Publication News: “These Miles to My River”

Nancy FlynnApostrophe Blog Archive, Home, Publication News

The Apostrophe Blog

Musings on Writing and Life.

I am drawn to bodies of water, particularly rivers and streams. I love to walk along them and stare at their rapids and ripplings, cross them on bridges, and study the way they change through the seasons with rainfall, snowmelt, or drought. One of the longer versions of my preferred author bio attempts to spell out why—

Nancy Flynn grew up on the Susquehanna River in northeastern Pennsylvania, spent many years on a downtown creek in Ithaca, New York, then headed west to live near the Willamette River in Corvallis, Oregon until moving to a house near the mighty Columbia in Portland in 2007.

Not long after arriving in this city that boasts not one but two navigable rivers, my poem, “These Miles to My River,” was selected for publication in Walking Bridges Using Poetry as a Compass, an anthology edited by Sharon Wood Wortman, Kirsten Rian, and Ed Wortman.

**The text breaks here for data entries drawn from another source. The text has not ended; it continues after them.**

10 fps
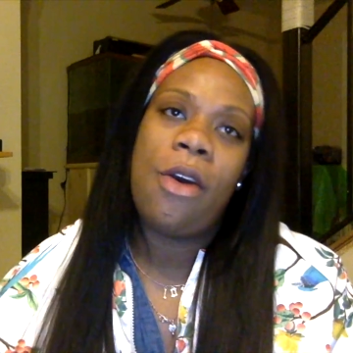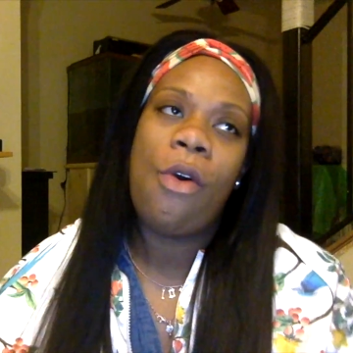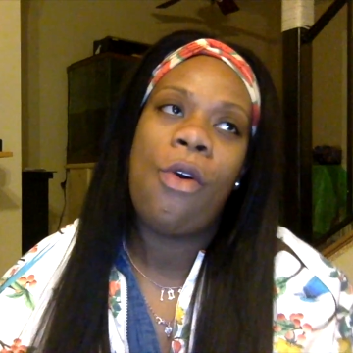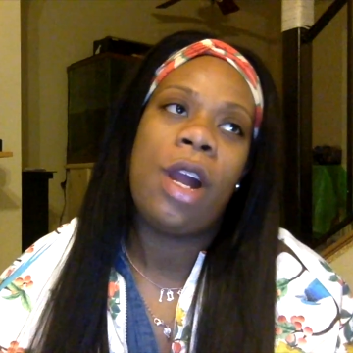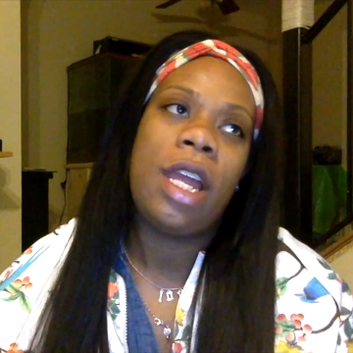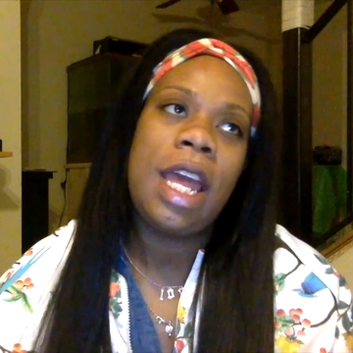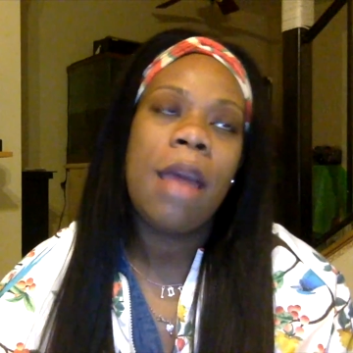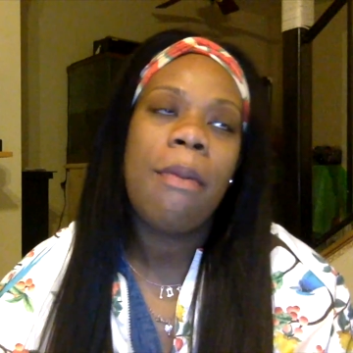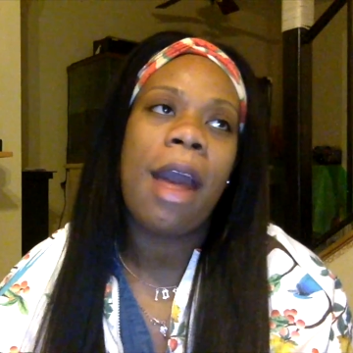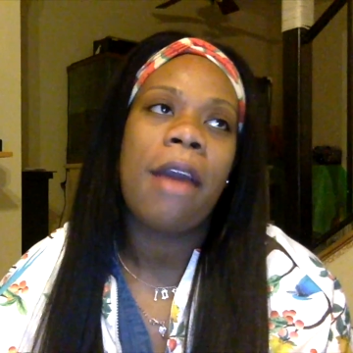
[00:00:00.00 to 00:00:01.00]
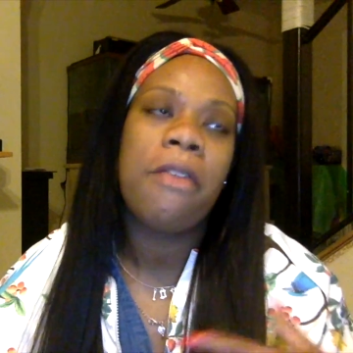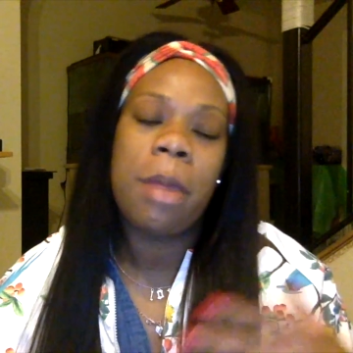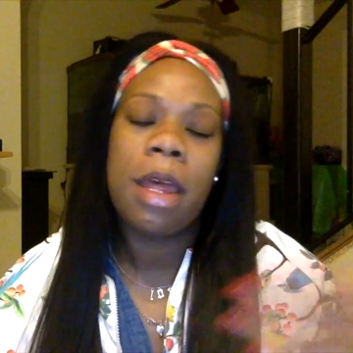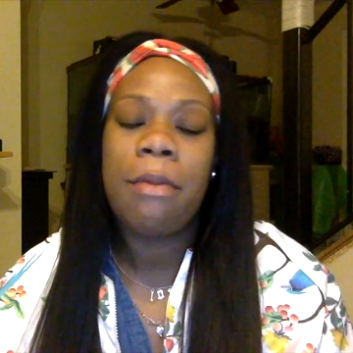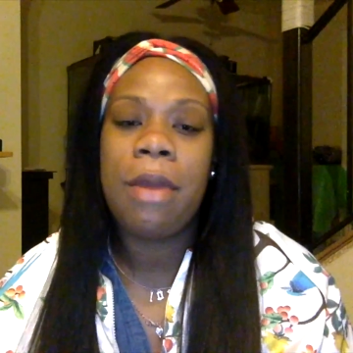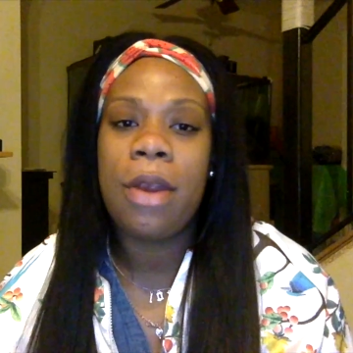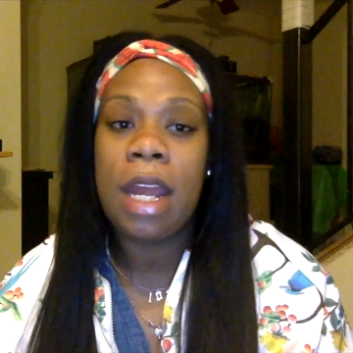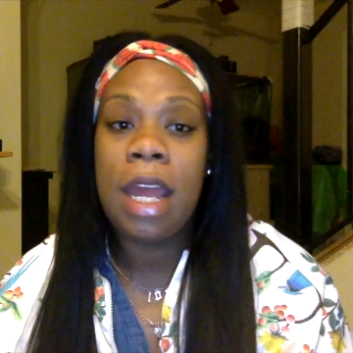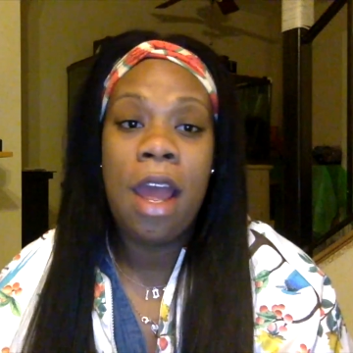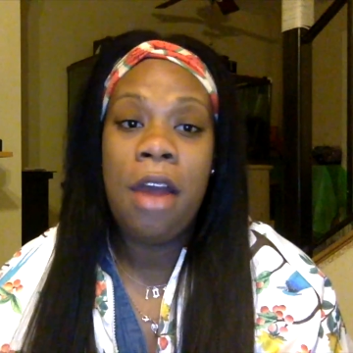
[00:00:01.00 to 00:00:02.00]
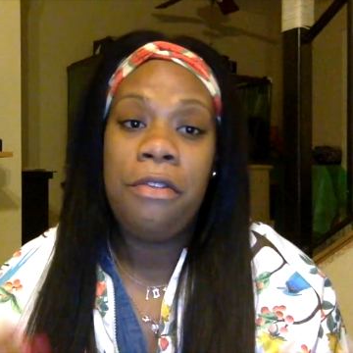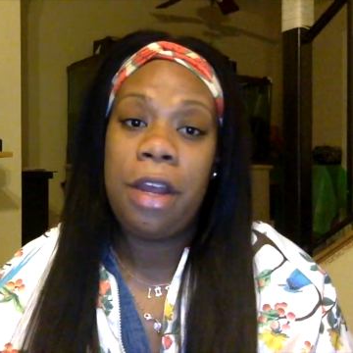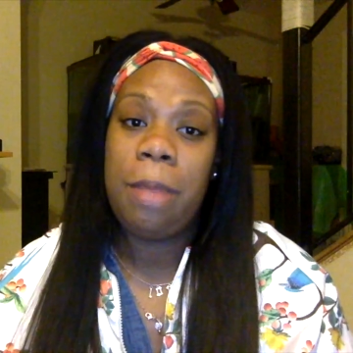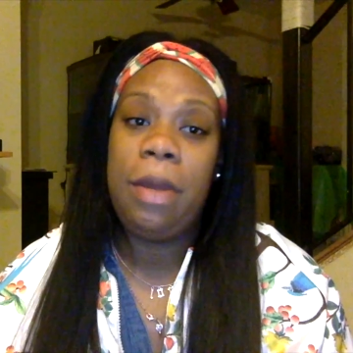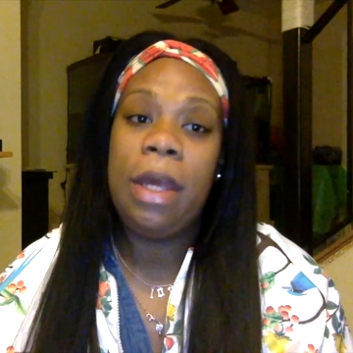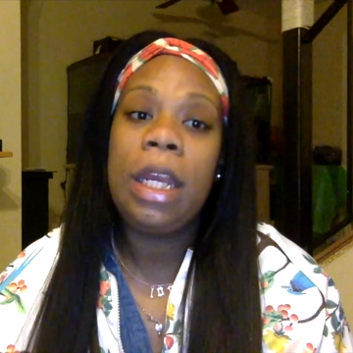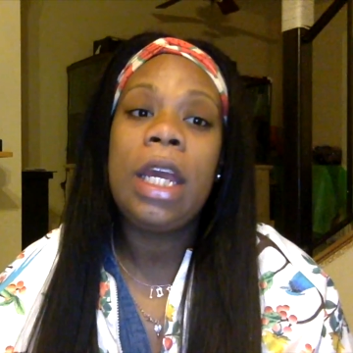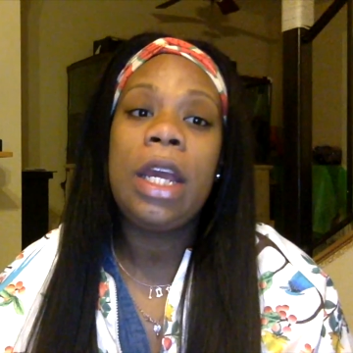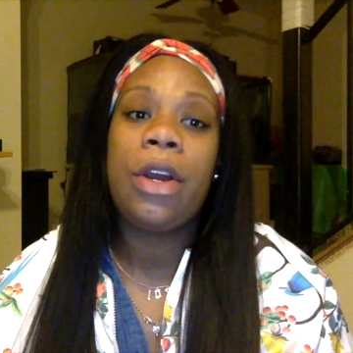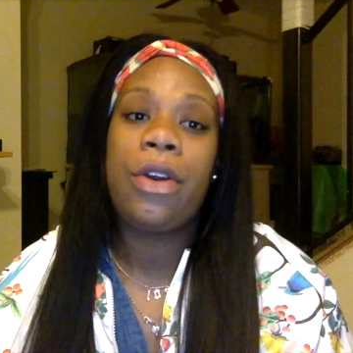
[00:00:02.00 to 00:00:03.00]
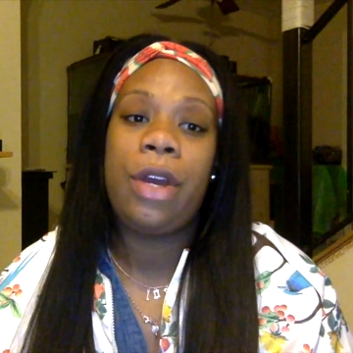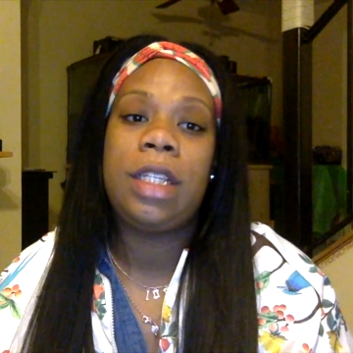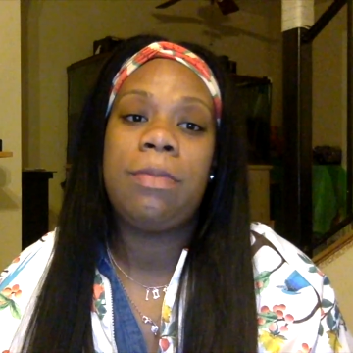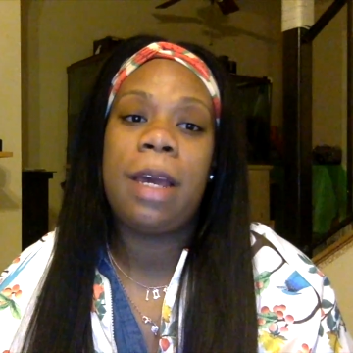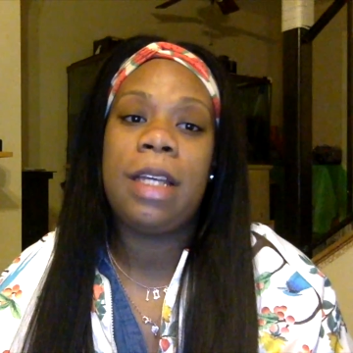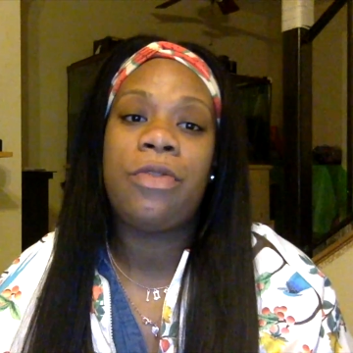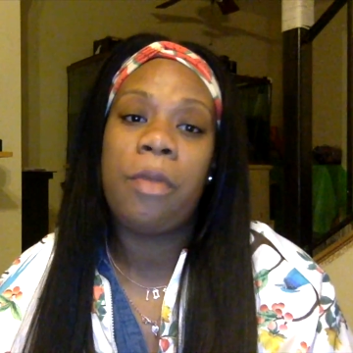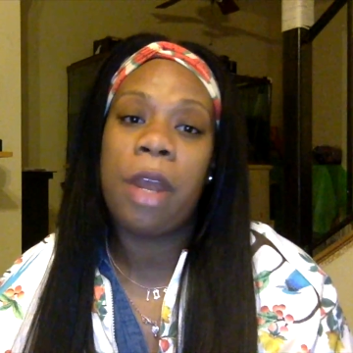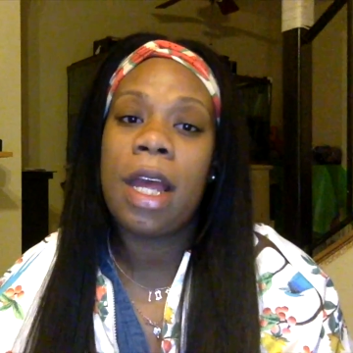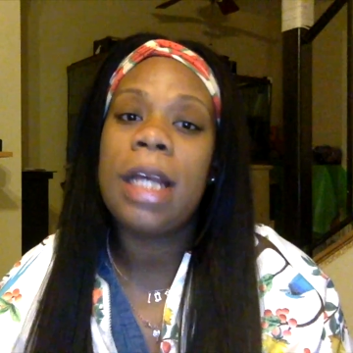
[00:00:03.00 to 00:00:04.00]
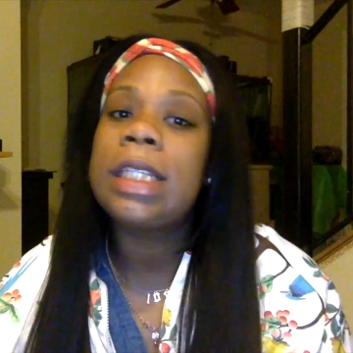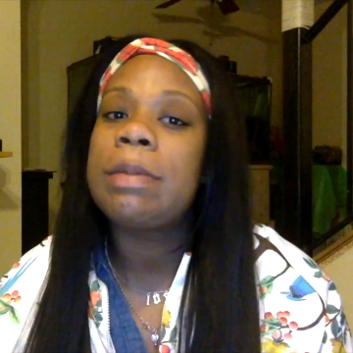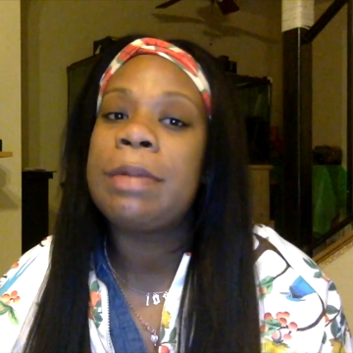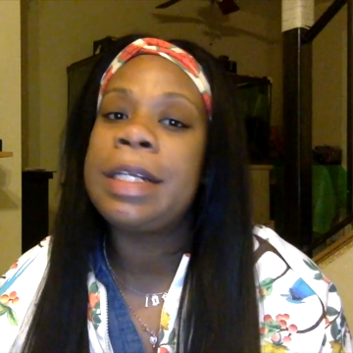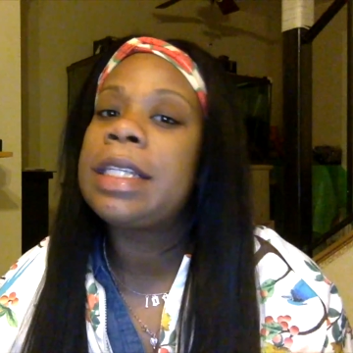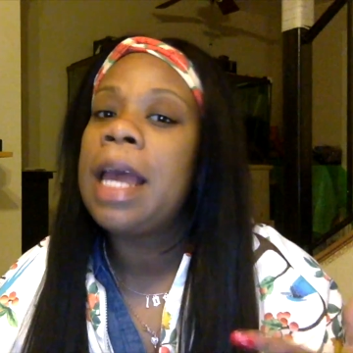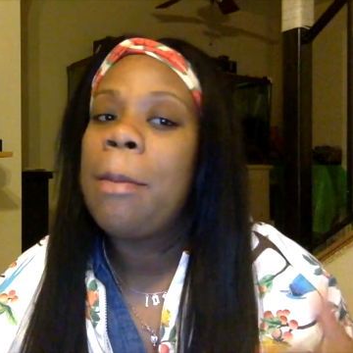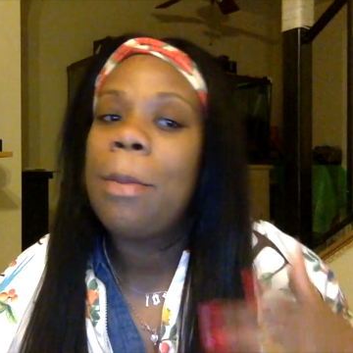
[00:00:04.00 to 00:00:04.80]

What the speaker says: or kickback from the community for building green space from your customers,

This collection included poems about bridges—both real and imagined—written by 70 poets along with directions for five self-guided bridge explorations in and around the city of Portland.

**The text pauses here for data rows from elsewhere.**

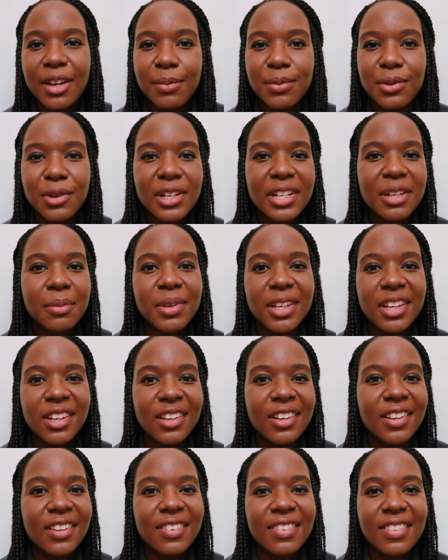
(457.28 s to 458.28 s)
purely
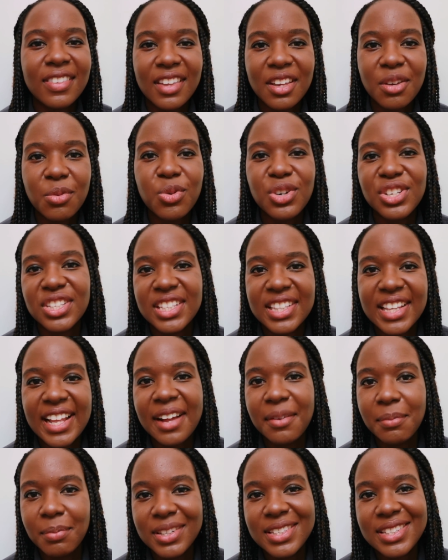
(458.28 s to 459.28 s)
because it wasn't
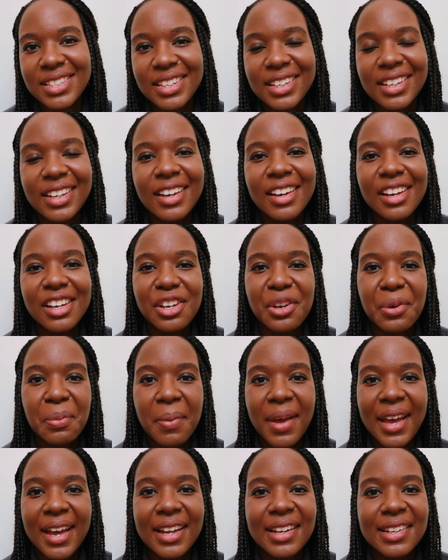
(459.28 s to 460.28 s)
that busy
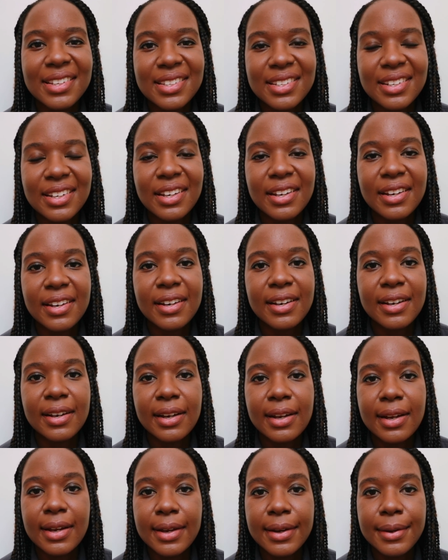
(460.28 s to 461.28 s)
compared to
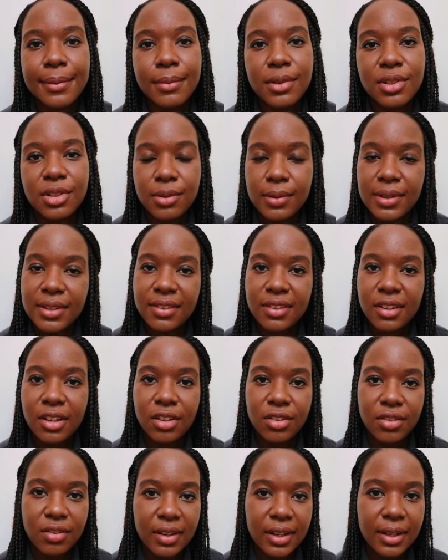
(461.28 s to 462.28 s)
doing
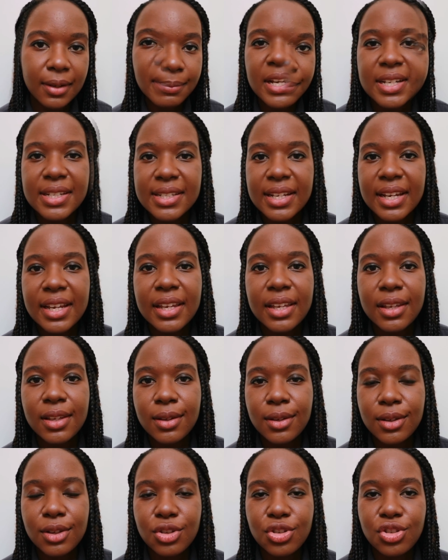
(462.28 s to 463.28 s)
surgery. My
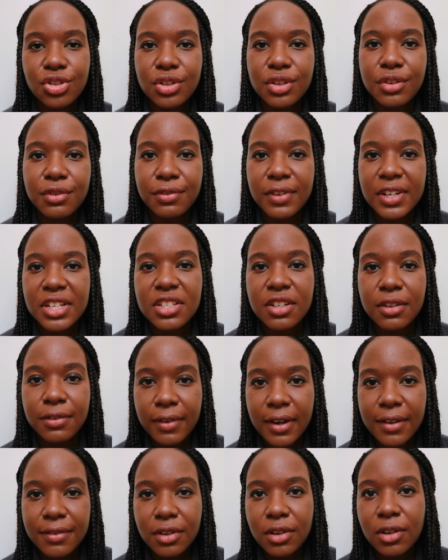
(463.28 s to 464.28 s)
day should have finished at
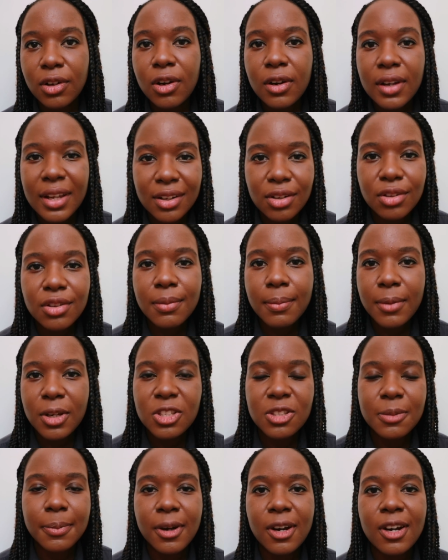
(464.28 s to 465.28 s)
5 o'clock, and on the
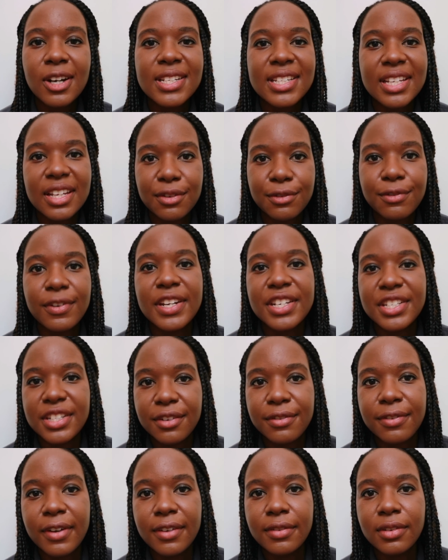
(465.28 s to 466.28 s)
most part, it finished
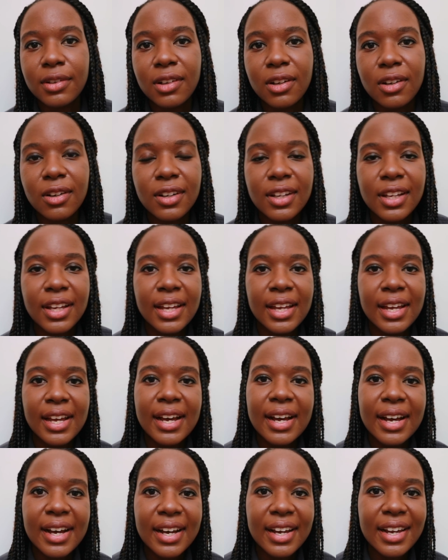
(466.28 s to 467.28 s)
at 5 o'clock.
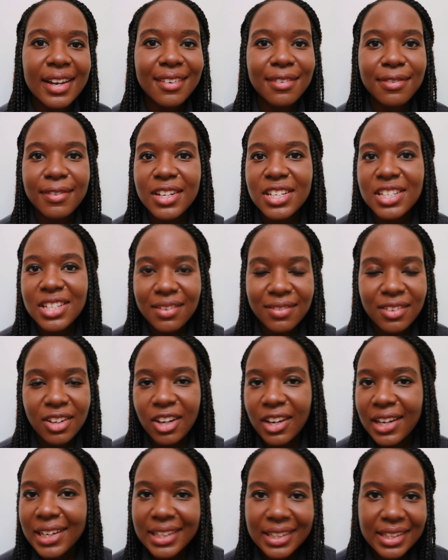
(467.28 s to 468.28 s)
It finished even
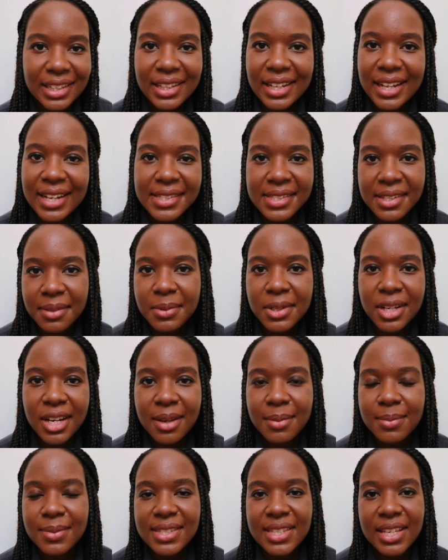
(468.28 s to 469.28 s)
earlier than that
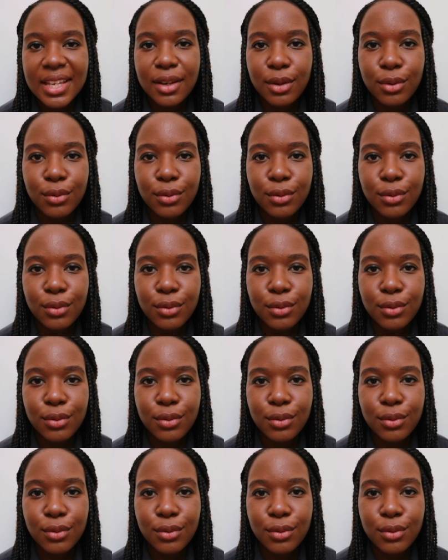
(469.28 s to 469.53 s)
sometimes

This poem later appeared in my chapbook, The Hours of Us.

These Miles to My River

I set off in shoes that pinch,
sink heel-deep in the mud across levees
to worship at the street of Erato,
her bridge the span of a prayer.

Beyond this archipelago of anthracite,
the miles to my river drain shorelines,
turn oxbow-weighty, the trees on the bank
sing a chorus of umlauts and howls.

I was told there’s a furnace, one smithy’s forge
near the dock for the ferry where words,
heated then hammered, emerge perfect,
first violin in a string quartet.

If I chew this taffy long enough,
the flavor will rise, anise India ink,
and I can float my message downstream
on the back of a leaf in a bottle:

These miles to my river wear a tragedy
of donkeys, blinkered and chained
to an underground pen.

The public domain post card image above of the Susquehanna River was published between 1930 and 1945.